Une première étude pancanadienne sur les jeunes de moins de 25 ans en situation d’itinérance évaluait en 2016 à 29,5% le nombre de jeunes LGBTQ2S parmi les jeunes en situation d’itinérance au Canada, dont 6% de jeunes non-binaires, trans et bi-spirituel.les. C’est deux à trois fois plus de jeunes LGBTQ2S que parmi les jeunes de la population canadienne. «Les nombreux biais hétérocisnormatifs encore présents dans ces vastes enquêtes permettent de croire que cette statistique serait en réalité plus élevée», pense Julie Duford. «Par exemple, la formulation inadéquate de la question sur l’identité de genre, ainsi que l’absence de question concernant l’intersexuation laissent les personnes intersexes et plusieurs personnes avec un parcours trans invisibles dans ces enquêtes.»
«Malheureusement pour les jeunes LGBTQ+, la situation d’itinérance dure plus longtemps que pour les jeunes cisgenres et hétérosexuel.les», rappelle Julie. «De plus, les résultats d’une étude de Toronto indiquent qu’un jeune trans sur trois se voit refuser l’accès à un hébergement sur la base de son identité de genre. C’est très préoccupant », s’inquiète-elle. « Les jeunes itinérants LGBTQ+ ont plus de difficultés à s’en sortir parce que les programmes d’aide ne sont pas adaptés à leurs besoins particuliers, à savoir l’accès à des espaces exempts d’homophobie et de transphobie, et à des services sensibilisés à leur vécu de multiple violences LGBTQ-phobes».
«Pour réduire l’itinérance chez les jeunes LGBTQ+ des chercheur.es suggèrent de suivre deux avenues.

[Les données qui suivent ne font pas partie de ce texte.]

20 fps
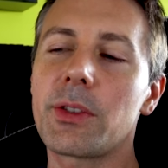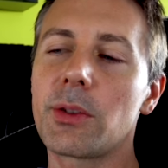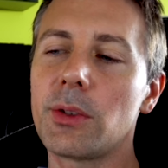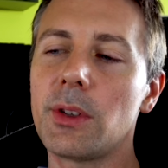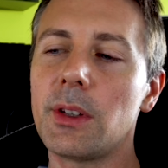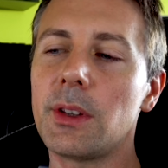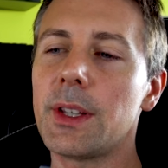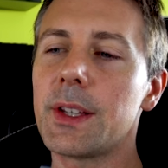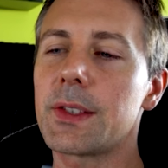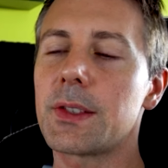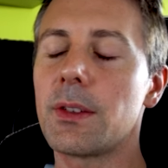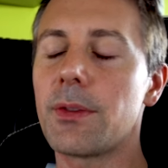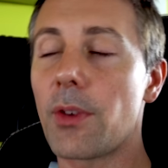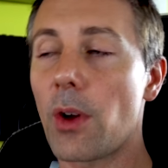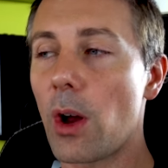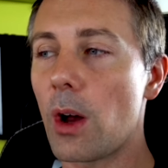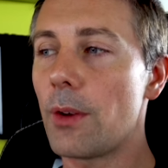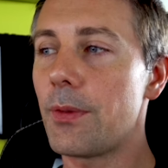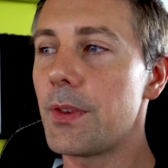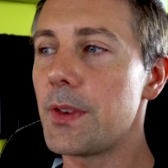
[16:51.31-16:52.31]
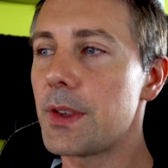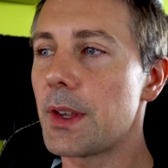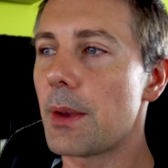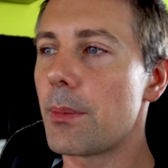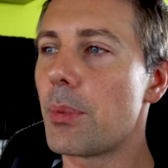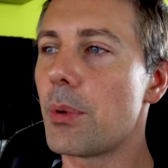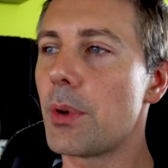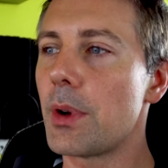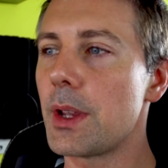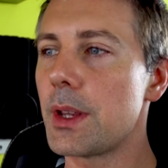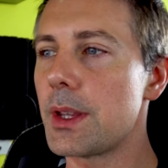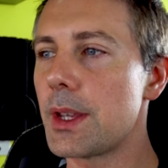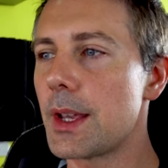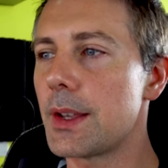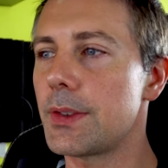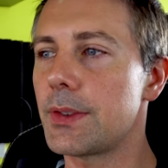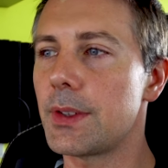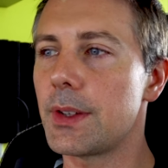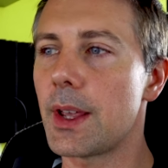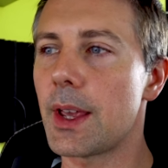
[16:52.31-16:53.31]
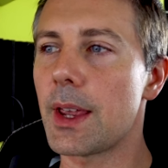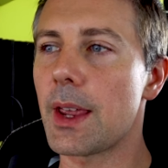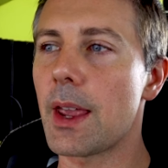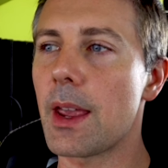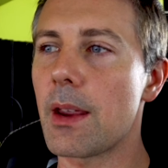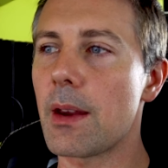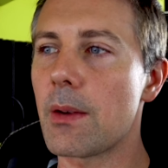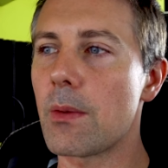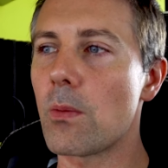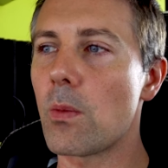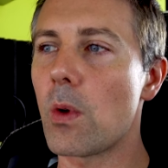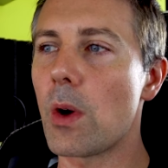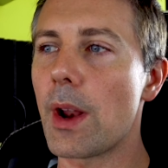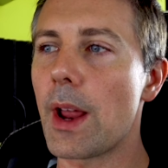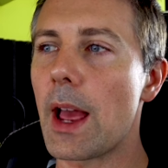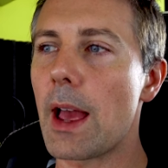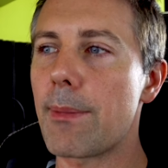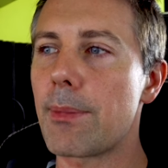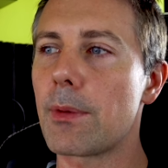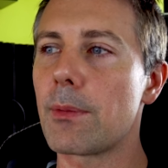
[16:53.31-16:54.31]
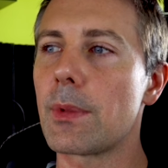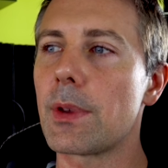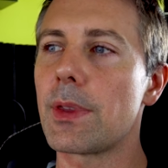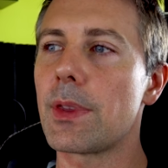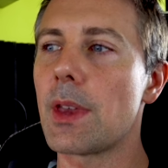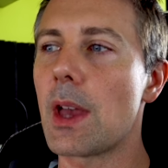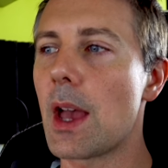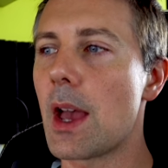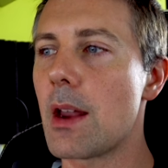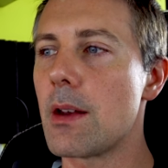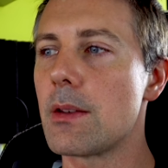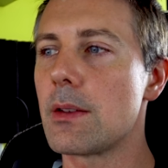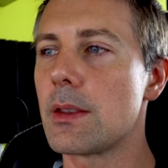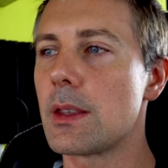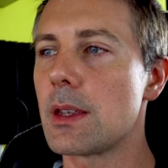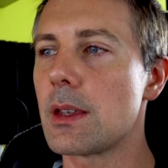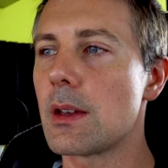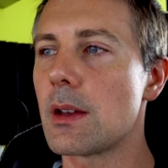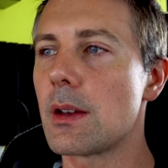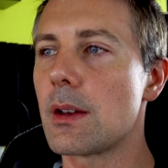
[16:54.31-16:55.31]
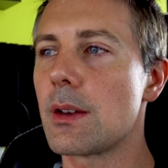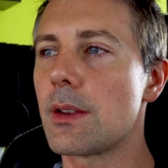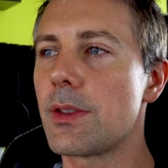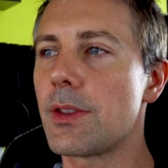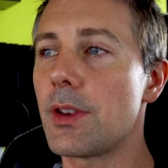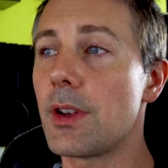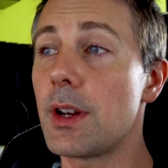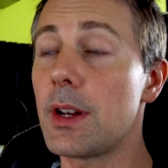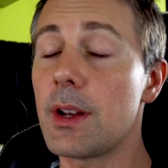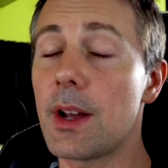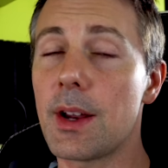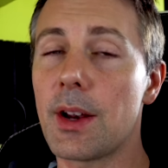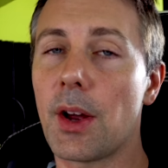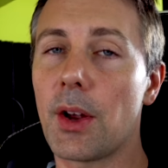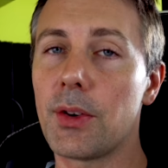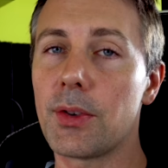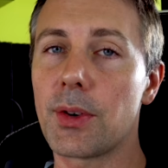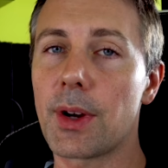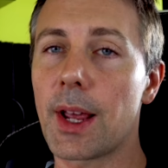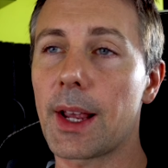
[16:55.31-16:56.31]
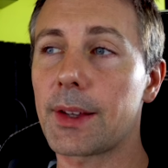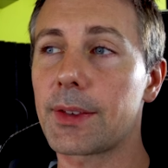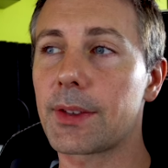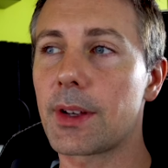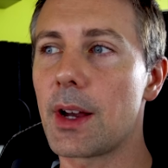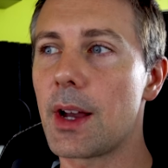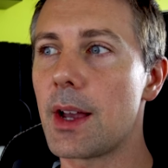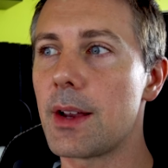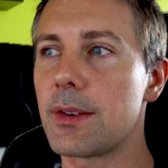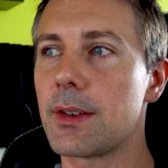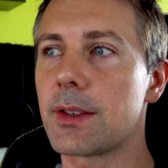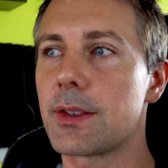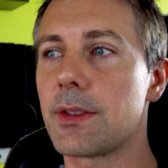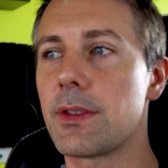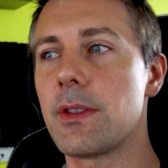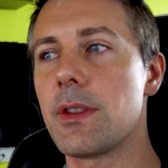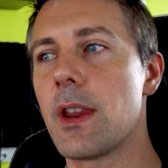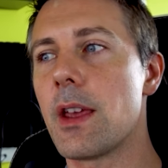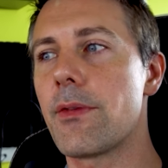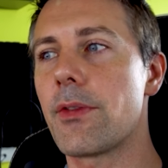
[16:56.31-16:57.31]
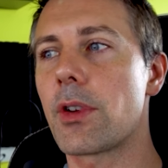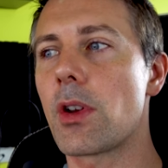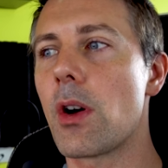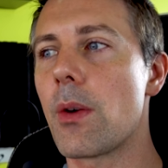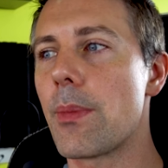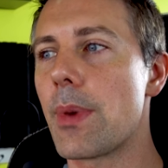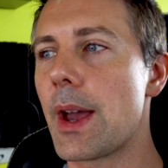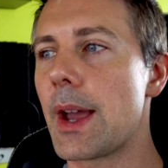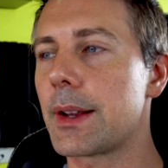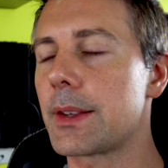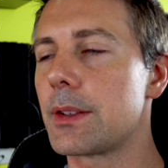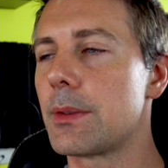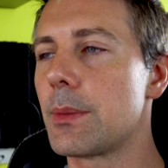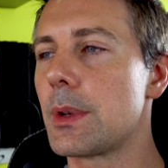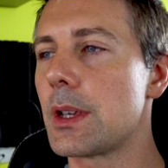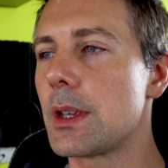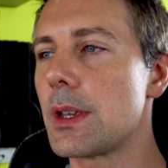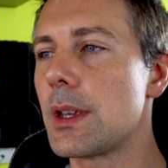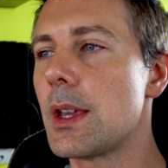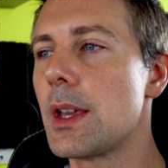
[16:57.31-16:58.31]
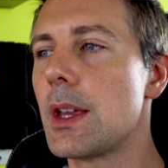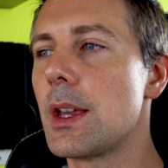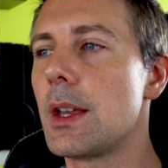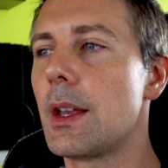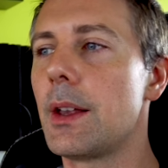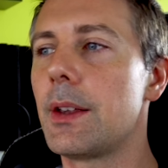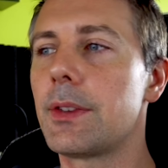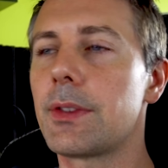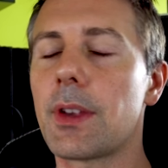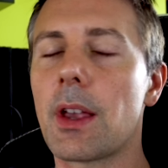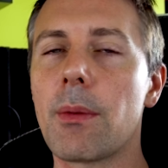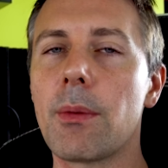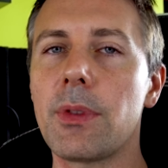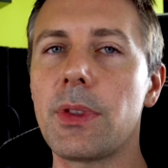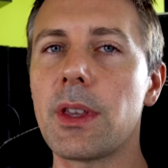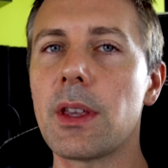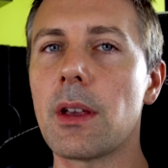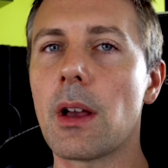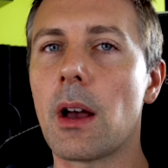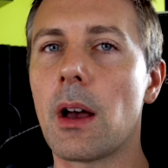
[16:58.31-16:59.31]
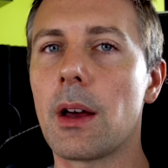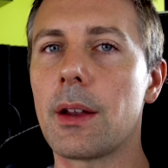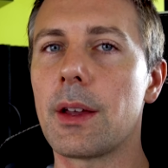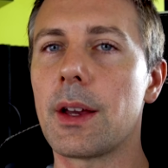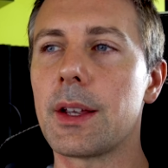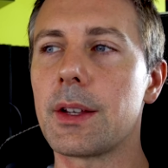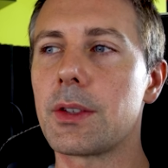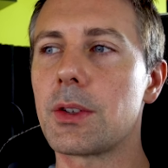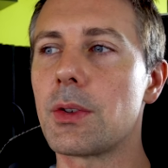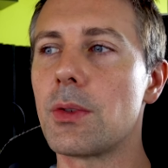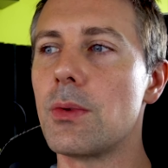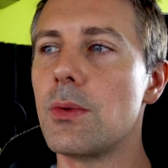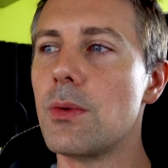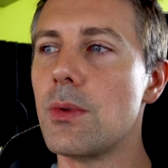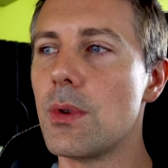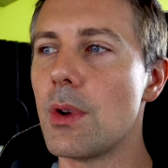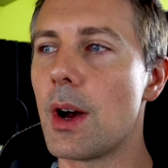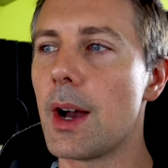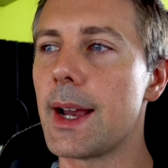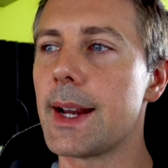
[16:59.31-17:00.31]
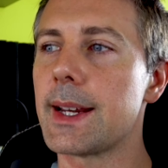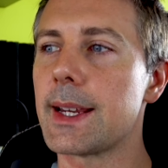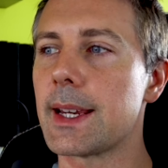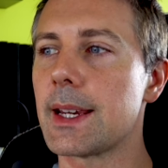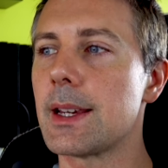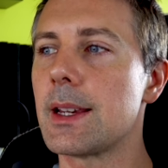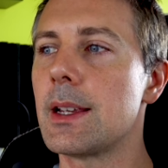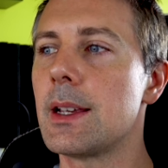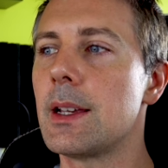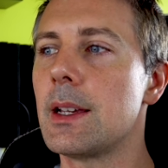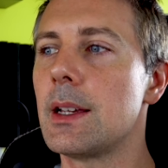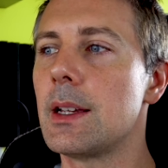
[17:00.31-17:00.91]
through the list of offers I put in yesterday and what happened with that, the uh, 3900X guy just never got back to me. Same with the R9 290,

La première est de rendre les services existants plus inclusifs en sensibilisant et en outillant le personnel du milieu de l’itinérance aux réalités et aux besoins particuliers des jeunes LGBTQ+. La seconde avenue est de créer des services spécifiques comme d’ouvrir un hébergement pour les personnes LGBTQ+ ou d’offrir l’accès à des thérapies d’acceptation familiale.»